PROBLEM TO SOLVE
Return all of the listing word for word; the pictures stay out.

+===+

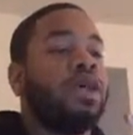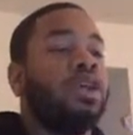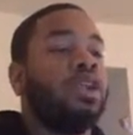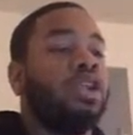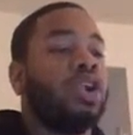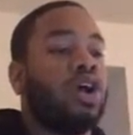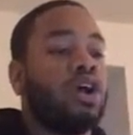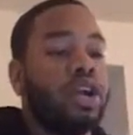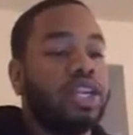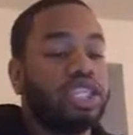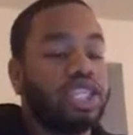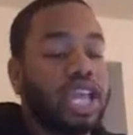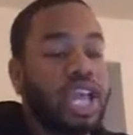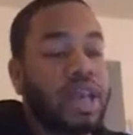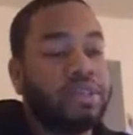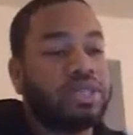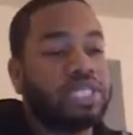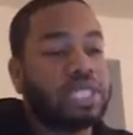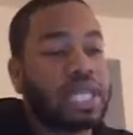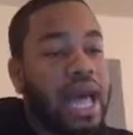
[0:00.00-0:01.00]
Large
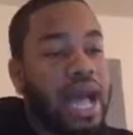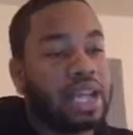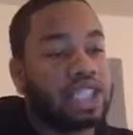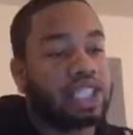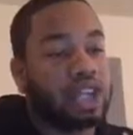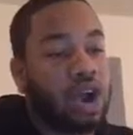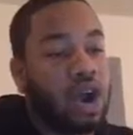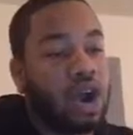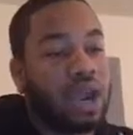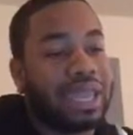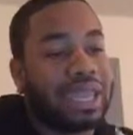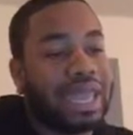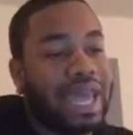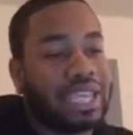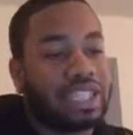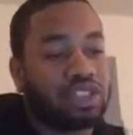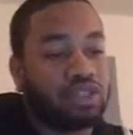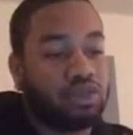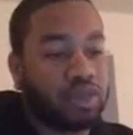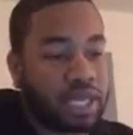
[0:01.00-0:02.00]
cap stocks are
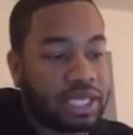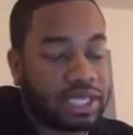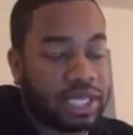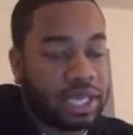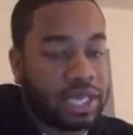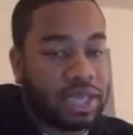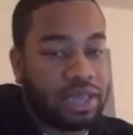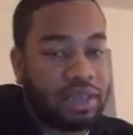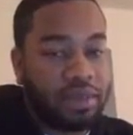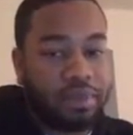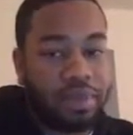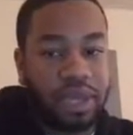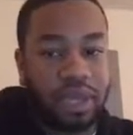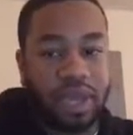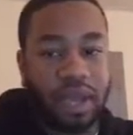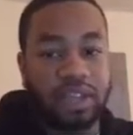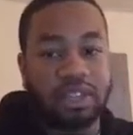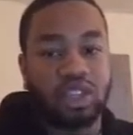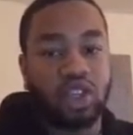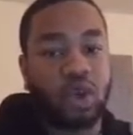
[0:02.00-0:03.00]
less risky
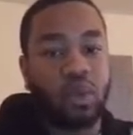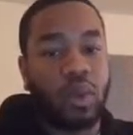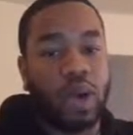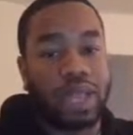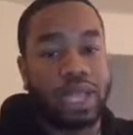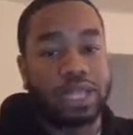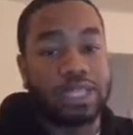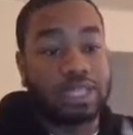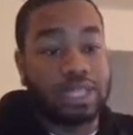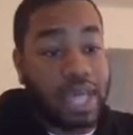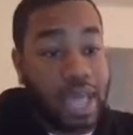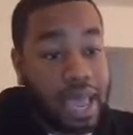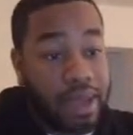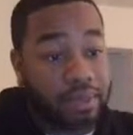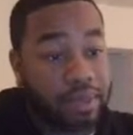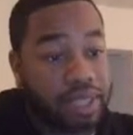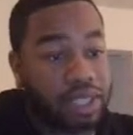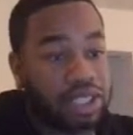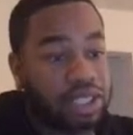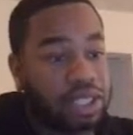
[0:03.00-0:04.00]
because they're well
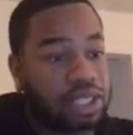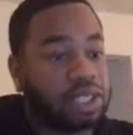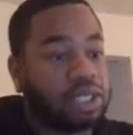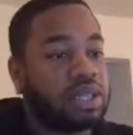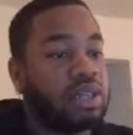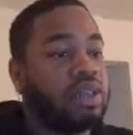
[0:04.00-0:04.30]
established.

+===+

EXPECTED ANSWER
[0:00.00-0:01.00]
Large
[0:01.00-0:02.00]
cap stocks are
[0:02.00-0:03.00]
less risky
[0:03.00-0:04.00]
because they're well
[0:04.00-0:04.30]
established.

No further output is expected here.